PDA

View Full Version : regular expressions usage



zak
22-04-2011, 08:56
i want to remind the users about using regular expressions in searching for patterns, suppose you want to search pi for your birthday year 1902 then zero or more of any digits then your wife birthday year 1924 without overlapping patterns, we will use the example as a template: VBRegExp_Test_MatchesAndCollections.tbasic in the C:\thinBasic\SampleScripts\VBRegExp
the pattern "1902.*?1924" and the text is the attached pi.txt (beware it is a continous digits up to 2 millions digits without new lines so your notepad or wordpad may hang in windows xp, i am using freeware notepad++ from http://notepad-plus-plus.org/release/5.9 it can display such file)
the search result will be saved to a file, since the console can't display the possible big text files.
if the string to search is 34190242819244412441902234192456 then applying the regex 1902.*?1924 will result in patterns:
19024281924
19022341924
the meaning of .*? in 1902.*?1924 : . any char or digit, * zero or more of the previous (.) , and we put ? to suppress the greedy behaviour of the engine from searching to the widest pattern possible to searc for the smallest patterns.
attached the same VBRegExp_Test_MatchesAndCollections.tbasic modified slightly and the pi.txt, i have attached pi.txt to experiment more with huge text but you can use any text and any regex.

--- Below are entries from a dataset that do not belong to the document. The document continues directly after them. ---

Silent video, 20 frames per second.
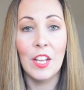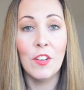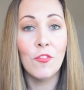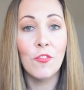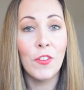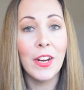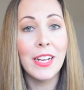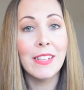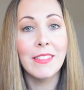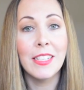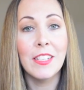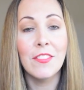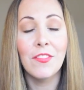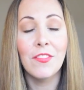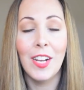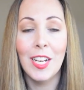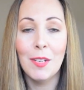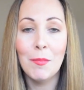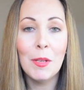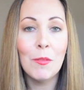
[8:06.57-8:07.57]
And frankly,
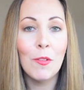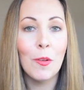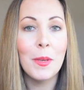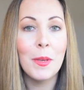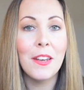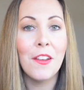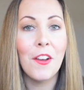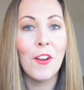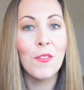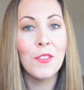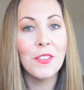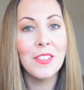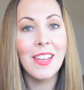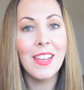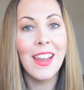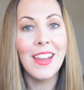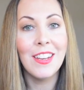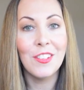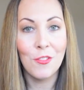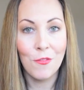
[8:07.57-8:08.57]
find me a woman over the
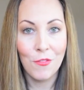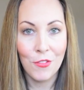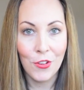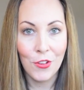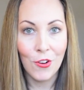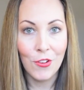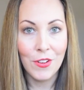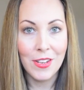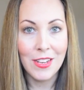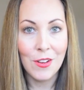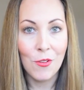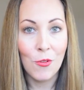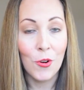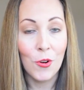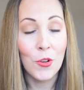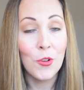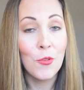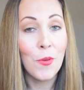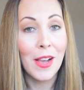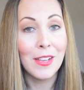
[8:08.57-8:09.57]
age of 30
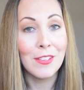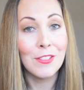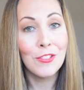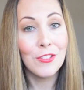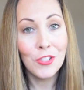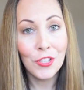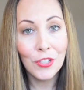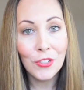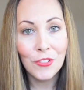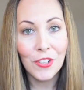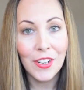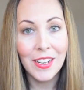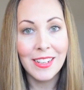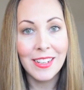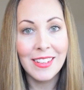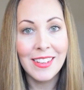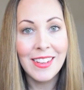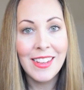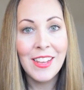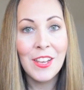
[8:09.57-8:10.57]
or who has
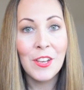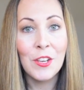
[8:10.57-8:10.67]
children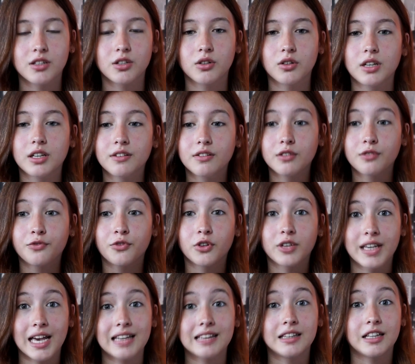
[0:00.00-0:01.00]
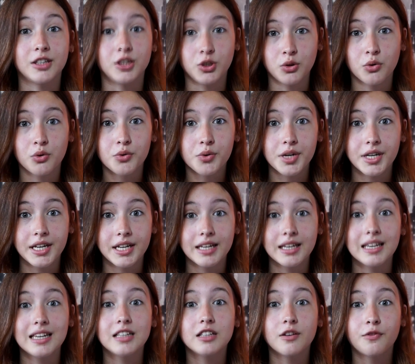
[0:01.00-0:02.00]
you even forget that you're
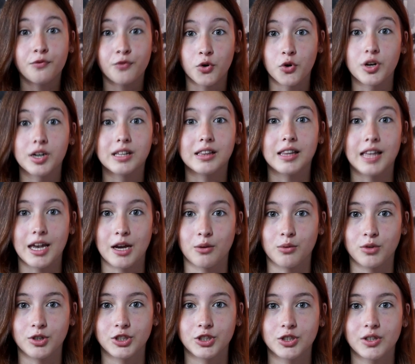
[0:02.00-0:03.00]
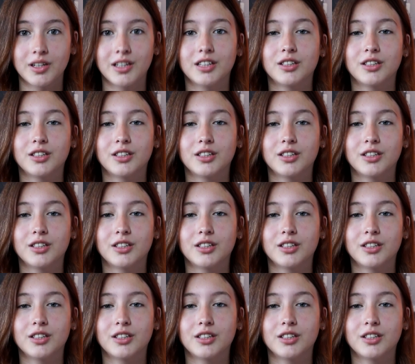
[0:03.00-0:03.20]
reading in a foreign language.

'---The following code illustrates how to obtain a SubMatches collection from a regular
'---expression search and how to access its individual members.
Uses "VBREGEXP", "file"

dim lpRegExp as dword
dim lpMatches as dword
dim lpMatch as dword
Dim strValue, sPi As String

'---Allocate a new regular expression instance
lpRegExp = VBREGEXP_New
sPi = FILE_Load(APP_SourcePath + "pi.txt")
'---Check if it was possible to allocate and if not stop the script
if isfalse lpRegExp then
MSGBOX 0, "Unable to create an instance of the RegExp object." & $crlf & "Script terminated"
stop
end if

'---Set pattern
VBRegExp_SetPattern lpRegExp, "1902.*?1924"
'---Set case insensitivity
VBREGEXP_SetIgnoreCase lpRegExp, -1
'---Set global applicability
VBRegExp_SetGlobal lpRegExp, -1
'---Execute search
lpMatches = VBRegExp_Execute(lpRegExp, sPi)
IF ISFALSE lpMatches THEN
MSGBOX 0, "1. No match found"
else

dim nCount as long value VBMatchCollection_GetCount(lpMatches)
IF nCount = 0 THEN
MSGBOX 0, "2. No match found"
else
'---Iterate the Matches collection
dim I as long
strValue += "Total matches found: " & nCount & $CRLF & string$(50, "-") & $crlf
FOR i = 1 TO nCount
lpMatch = VBMatchCollection_GetItem(lpMatches, i)
IF ISFALSE lpMatch THEN EXIT FOR

strValue += "Match number " & i & " found at position: " & VBMatch_GetFirstIndex(lpMatch) & " length: " & VBMatch_Getlength(lpMatch) & $CRLF
strValue += "Value is: " & VBMatch_GetValue(lpMatch) & $CRLF
strValue += "--------------" & $CRLF

VBREGEXP_Release lpMatch

NEXT

'MSGBOX 0, strValue
'PrintL strValue
FILE_Save(APP_SourcePath +"results.txt",strValue)
END IF

END IF

IF istrue lpMatches THEN VBREGEXP_Release(lpMatches)
IF istrue lpRegExp THEN VBREGEXP_Release(lpRegExp)
MsgBox 0,"results saved to a results.txt"

JohnP
23-04-2011, 08:38
i want to remind the users about using regular expressions in searching for patterns...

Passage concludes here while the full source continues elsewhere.